Lattice Open-Source Framework Promises to Fix AI Coding Chaos with Battle-Tested Engineering Disciplines
Breaking: Lattice Framework Launches to Tame AI-Assisted Programming
Rahul Garg today released Lattice, an open-source framework designed to eliminate the chaos introduced by AI coding assistants. The framework operationalizes patterns from his recent series on reducing friction in AI-assisted programming.

Garg warns that current AI tools "jump straight to code, silently make design decisions, forget constraints mid-conversation, and produce output nobody reviewed against real engineering standards." Lattice addresses this through composable skills in three tiers—atoms, molecules, and refiners—that embed established engineering disciplines like Clean Architecture, Domain-Driven Design, and secure coding.
How Lattice Works
The framework includes a living context layer stored in a .lattice/ folder that accumulates a project's standards, decisions, and review insights. Garg explains that "after a few feature cycles, atoms aren't applying generic rules—they're applying your rules, informed by your history."

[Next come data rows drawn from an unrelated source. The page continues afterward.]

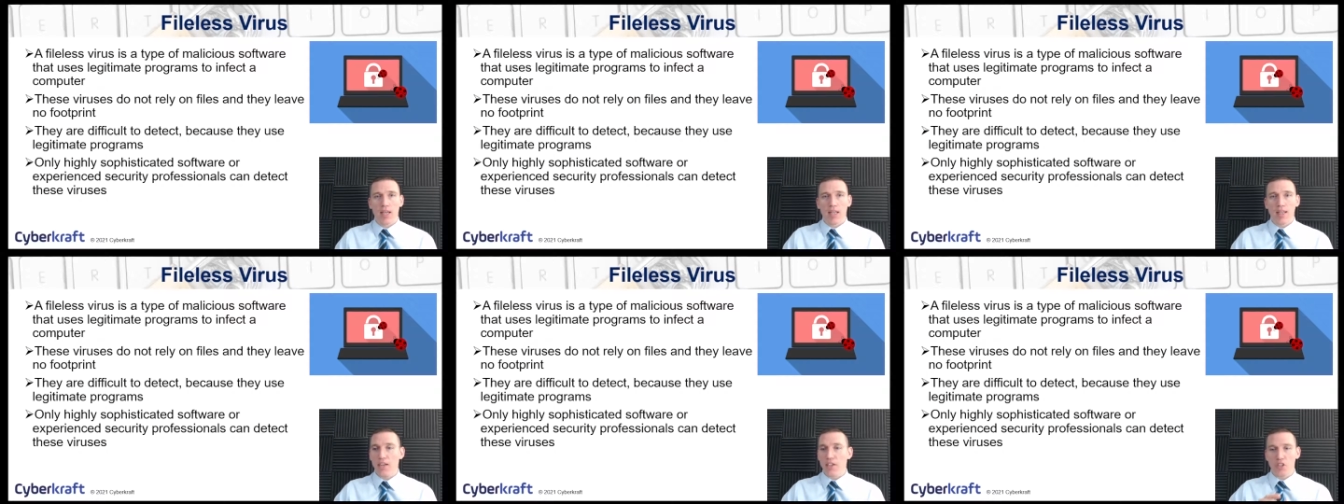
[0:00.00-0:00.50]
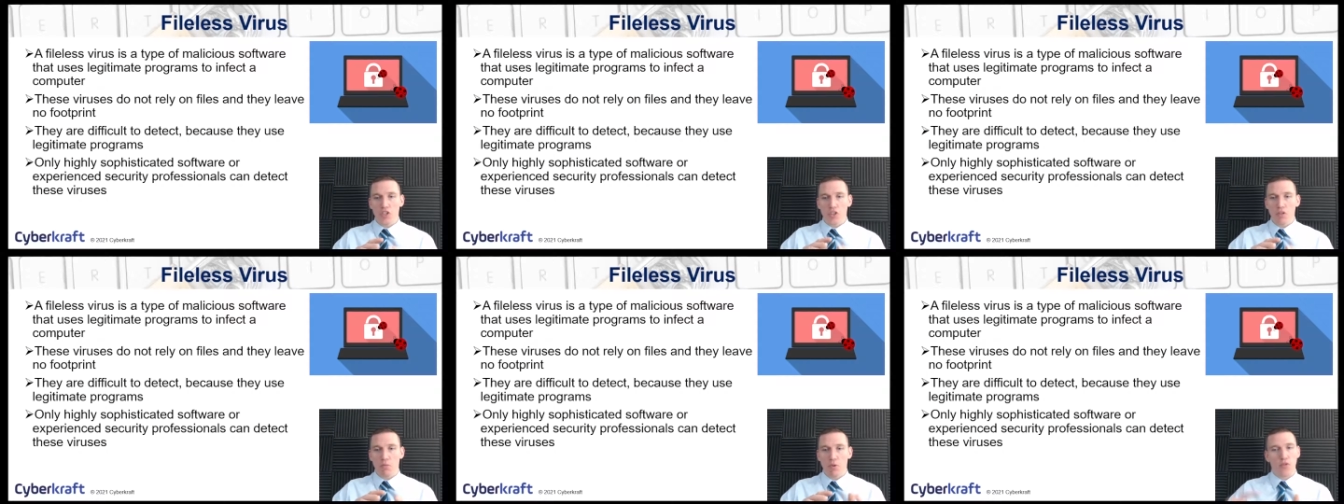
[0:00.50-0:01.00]
They just
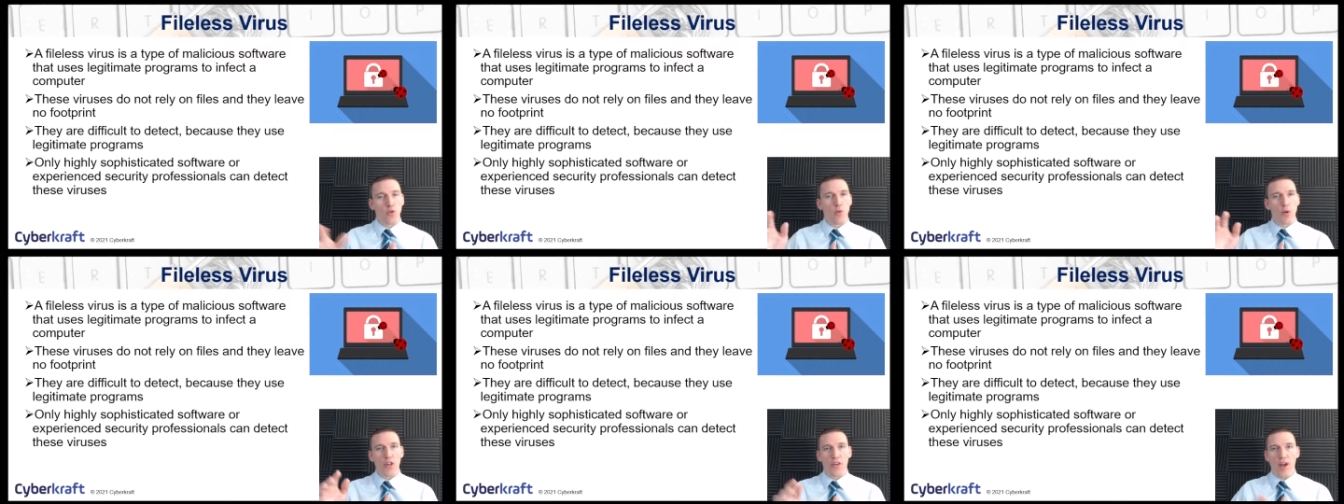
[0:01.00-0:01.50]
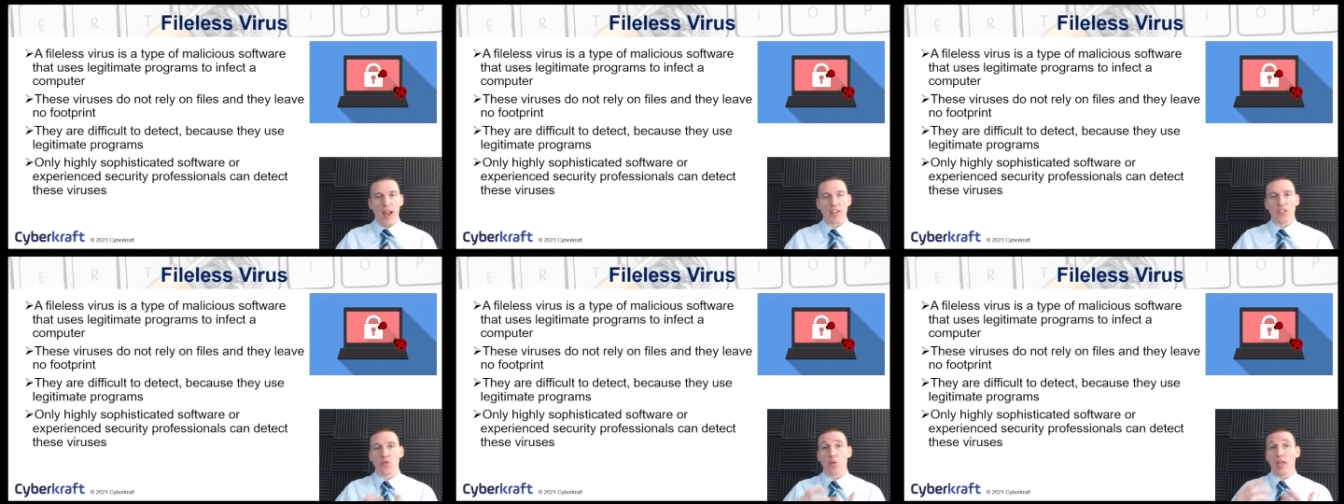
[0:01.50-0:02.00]
perform all their
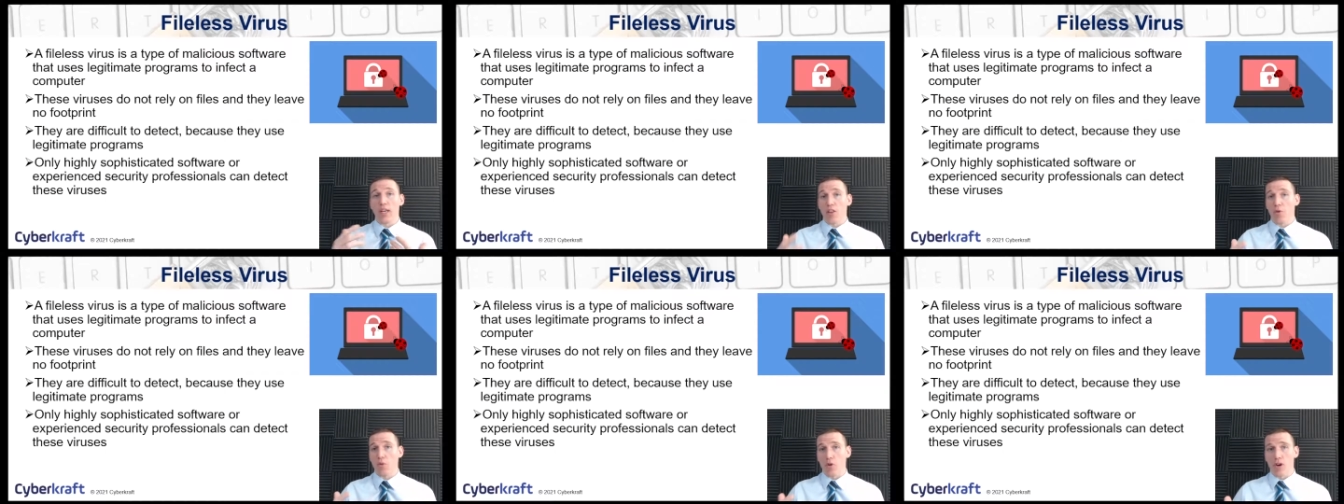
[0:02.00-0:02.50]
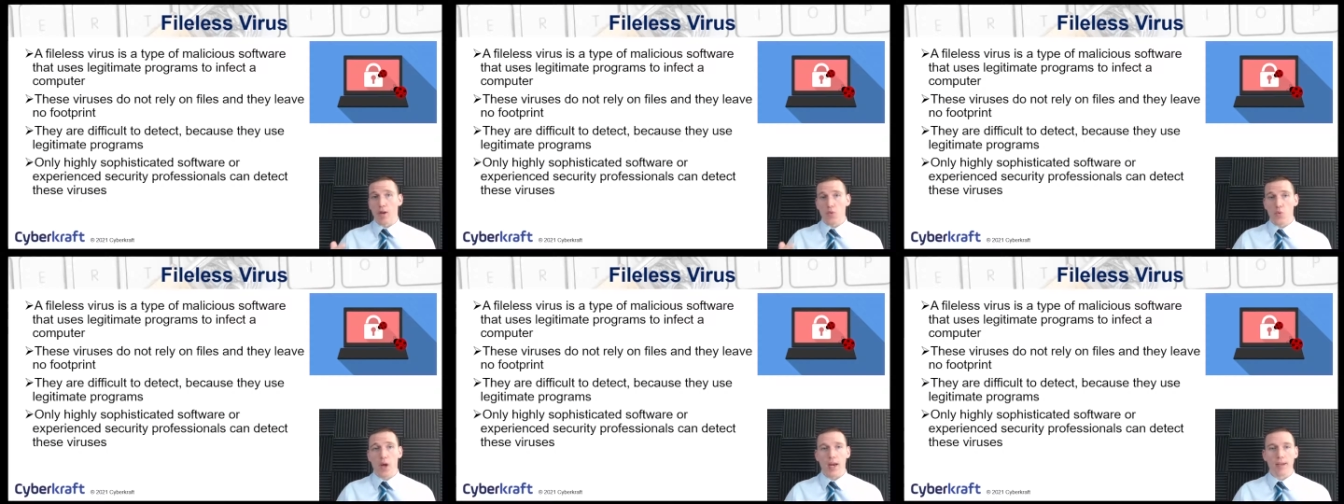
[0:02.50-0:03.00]
actions when another is
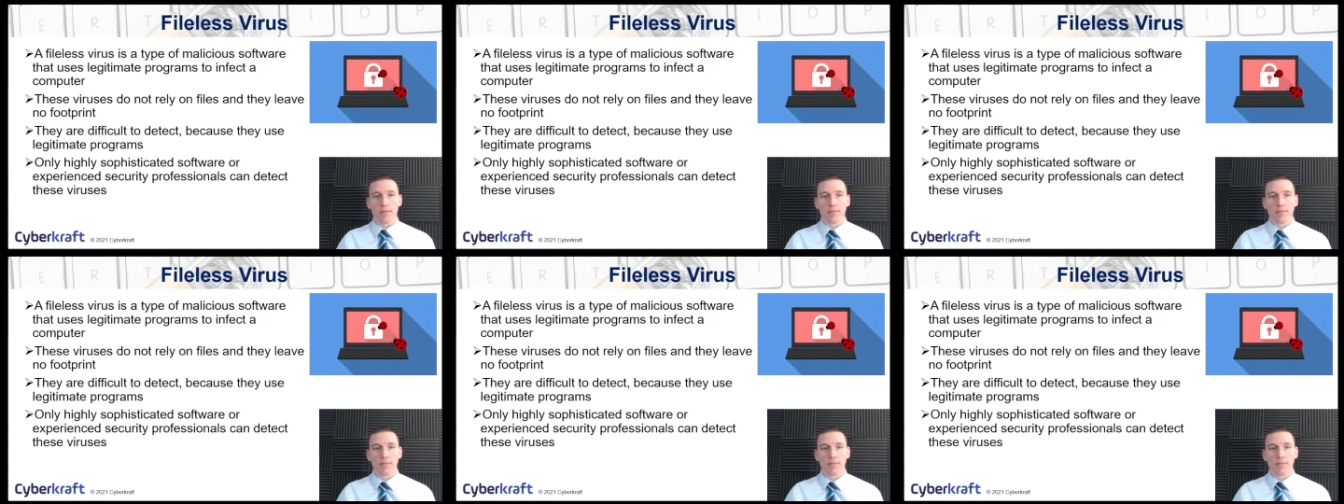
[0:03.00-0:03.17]
running.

Lattice can be installed as a Claude Code plugin or downloaded for use with any AI tool. This flexibility makes it immediately usable across different development environments.
Related Developments: SPDD Q&A
In a parallel development, the article on Structured-Prompt-Driven Development (SPDD) by Wei Zhang and Jessie Jie Xia has generated massive traffic and numerous questions. The authors have now added a Q&A section to address a dozen of the most common queries.
Double Feedback Loops in AI Development
Jessica Kerr (Jessitron) shared a tool she built to work with conversation logs, highlighting the existence of two feedback loops. The first is the development loop where "Claude does what I ask and then me checking whether that is indeed what I want." The second is a meta-level loop: the "is this working?" check when she feels resistance.
Kerr notes that "frustration, tedium, annoyance—these feelings are a signal to me that maybe this work could be easier." This double loop changes not only the product but also the tools used to build it.
Background
The rise of AI coding assistants has brought unprecedented speed but also significant quality concerns. Studies show that generated code often contains hidden bugs, design flaws, and security vulnerabilities because AI models lack contextual understanding of the project's standards and history.
Traditional software engineering disciplines—like Clean Architecture, DDD, and design-first methodologies—have long been proven to produce maintainable, secure code. However, these practices are rarely integrated into the AI-assisted workflow, leading to a gap between generation and quality assurance.
Garg's earlier posts on reducing friction in AI-assisted programming attracted wide attention, prompting him to codify those patterns into Lattice. The framework is now available on GitHub under an open-source license.
What This Means
Lattice represents a shift from treating AI as a black box to embedding engineering rigor into the AI workflow. Developers can now enforce battle-tested practices without manually reviewing every line of AI-generated code.
The framework's living context layer ensures that project-specific standards evolve with the codebase, reducing the risk of constraint drift. As Garg puts it, the system gets smarter with use.
The emphasis on internal reprogramability—the ability to mold the development environment to fit the problem—harkens back to the days of Smalltalk and Lisp. Jessica Kerr captures this joy: "With AI making software change superfast, changing our program to make debugging easier pays off immediately. Also, this is fun!"
For teams using AI coding assistants, Lattice offers a structured path to maintain quality while accelerating development. The framework is immediately available for experimentation and should be of particular interest to organizations with strict code quality and security requirements.